Continuing with the above example, now we will call the mdlovofit
function, to obtain the best aligment of 80% of the atoms in each frame relative to the first frame:
md = mdlovofit(sim; fraction=0.8, output_name="mysim")
-------------------------------------------------------------------
MDLovoFitResult: Simulation(structure.pdb, trajectory.dcd)
-------------------------------------------------------------------
Aligned pdb file: mysim_aligned.pdb
RMSF data file: mysim_rmsf.dat
RMSD data file: mysim_rmsd.dat
Number of frames considered: 5
Average RMSD of all atoms: 2.01
Average RMSD of the 80.0% atoms of lowest RMSD: 1.13
Average RMSD of the 20.0% atoms of highest RMSD: 5.31
Frame indices availabe in field: frame_indices
RMSD data availabe in fields: rmsd_low, rmsd_high, and rmsd_all
RMSF data availabe in field: rmsf (Number of atoms: 43)
-------------------------------------------------------------------
We now see that we can, in average, align 80% of the atoms in all frames to 1.13Å. The output RMSD and RMSF data is available in the md
data structure, and additionally three files were generated, containing:
mysim_aligned.pdb
: a sequence of PDB files of the aligned trajectory.mysim_rmsd.dat
: the RMSD data for low, high, and all atoms.mysim_rmsf.dat
: the RMSF data for the atoms, resulting from the robust alignment.
We can plot an overview of the results with:
plot(md)
And we can see that, in this short (5-frame) trajectory, the N-terminal region of the protein is the one responsible for the structural deviations, while there is a rigid structural core between residues I221 and K249.

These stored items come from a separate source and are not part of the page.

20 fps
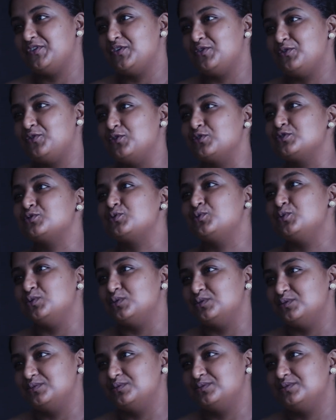for
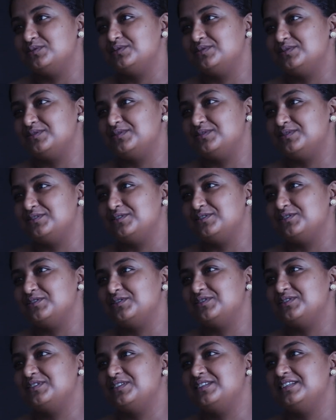school. So they sort
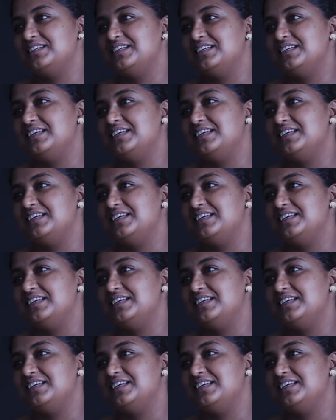of throwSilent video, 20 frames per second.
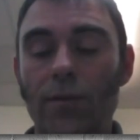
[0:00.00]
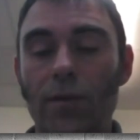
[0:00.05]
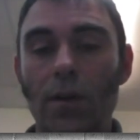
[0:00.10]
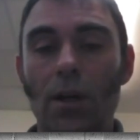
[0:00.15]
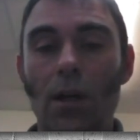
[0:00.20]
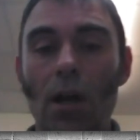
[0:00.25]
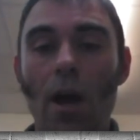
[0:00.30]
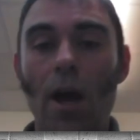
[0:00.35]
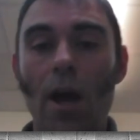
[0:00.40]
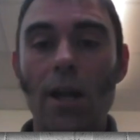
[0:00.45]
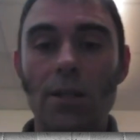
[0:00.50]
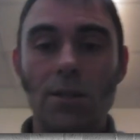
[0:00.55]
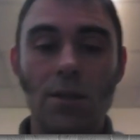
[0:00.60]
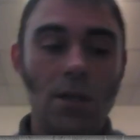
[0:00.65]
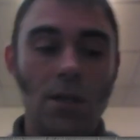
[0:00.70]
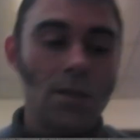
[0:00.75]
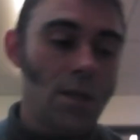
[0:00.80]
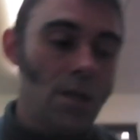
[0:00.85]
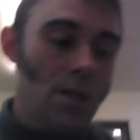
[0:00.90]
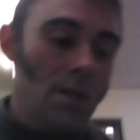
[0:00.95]
for clients
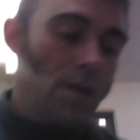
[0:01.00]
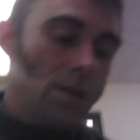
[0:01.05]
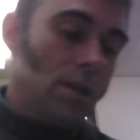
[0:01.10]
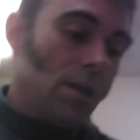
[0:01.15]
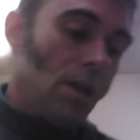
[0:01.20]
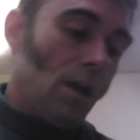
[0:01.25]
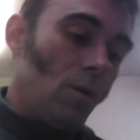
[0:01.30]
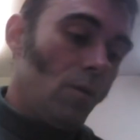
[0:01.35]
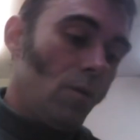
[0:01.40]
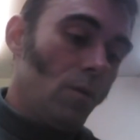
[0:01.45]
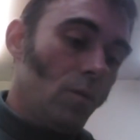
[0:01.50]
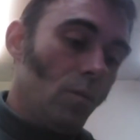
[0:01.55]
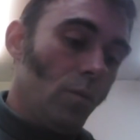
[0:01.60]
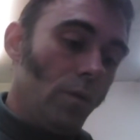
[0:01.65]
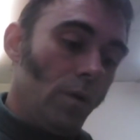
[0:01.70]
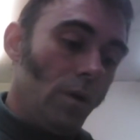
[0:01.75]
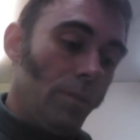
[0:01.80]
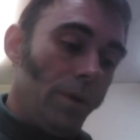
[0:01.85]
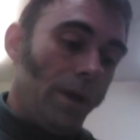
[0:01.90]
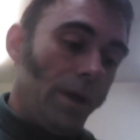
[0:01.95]
that you know
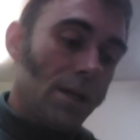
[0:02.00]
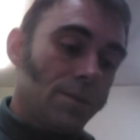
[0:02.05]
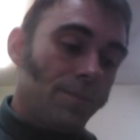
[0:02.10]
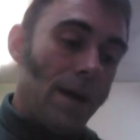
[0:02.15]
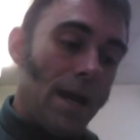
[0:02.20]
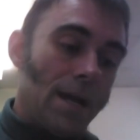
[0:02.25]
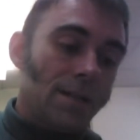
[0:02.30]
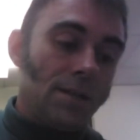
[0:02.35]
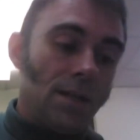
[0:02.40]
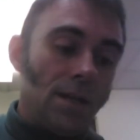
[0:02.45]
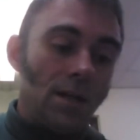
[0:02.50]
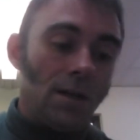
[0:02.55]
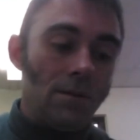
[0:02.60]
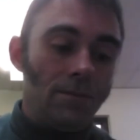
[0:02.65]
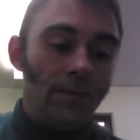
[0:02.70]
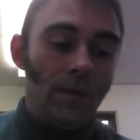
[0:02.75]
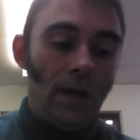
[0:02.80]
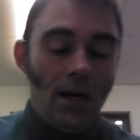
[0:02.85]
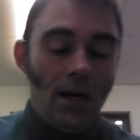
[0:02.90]
will be expecting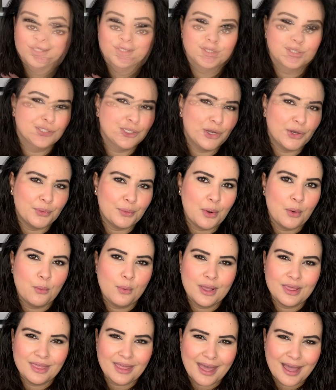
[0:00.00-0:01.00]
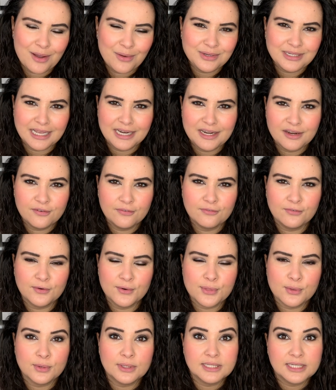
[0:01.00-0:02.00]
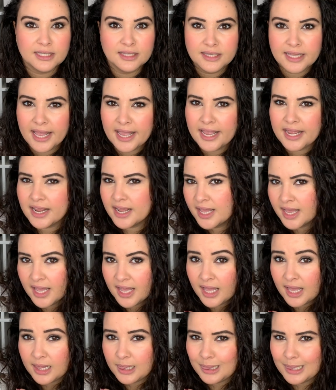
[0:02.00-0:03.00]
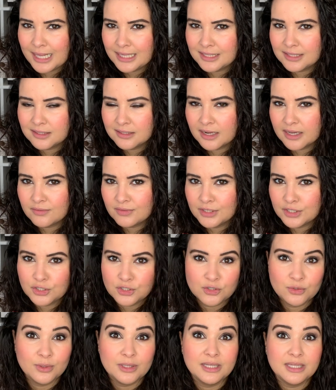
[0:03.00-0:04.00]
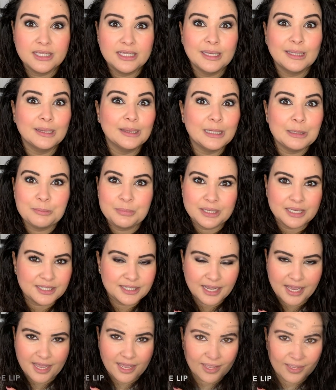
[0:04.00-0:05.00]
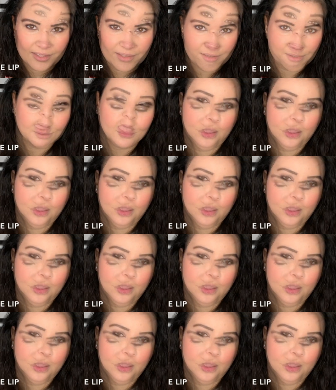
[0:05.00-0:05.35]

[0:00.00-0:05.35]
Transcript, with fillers: So without any further delay, let's dive into the lippy tag.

Step 3: Visualization of the aligned trajectory
The PDB file created by mdlovofit
contains the frames aligned to the reference frame, according to the robust alignment based on the least mobile substructure (determined by fraction
). The file contains multiple models, separated by the END
keyword.
The occupancy
field of the atoms determines if the atom was used in the aligment, thus if it was found among the least mobile atoms of the simulation. The beta
field contains the RMSF of the atom, in each frame.
Using, for example, VMD, it is possible to display all frames at once, colored by occupancy
, providing an overview of the mobility of the structure:
This structural superposition and the associated colors are correlatd with the RMSF plot above. Red atoms were not used for the aligment and display high mobility, and blue atoms represent the stable core of the structure and were aligned.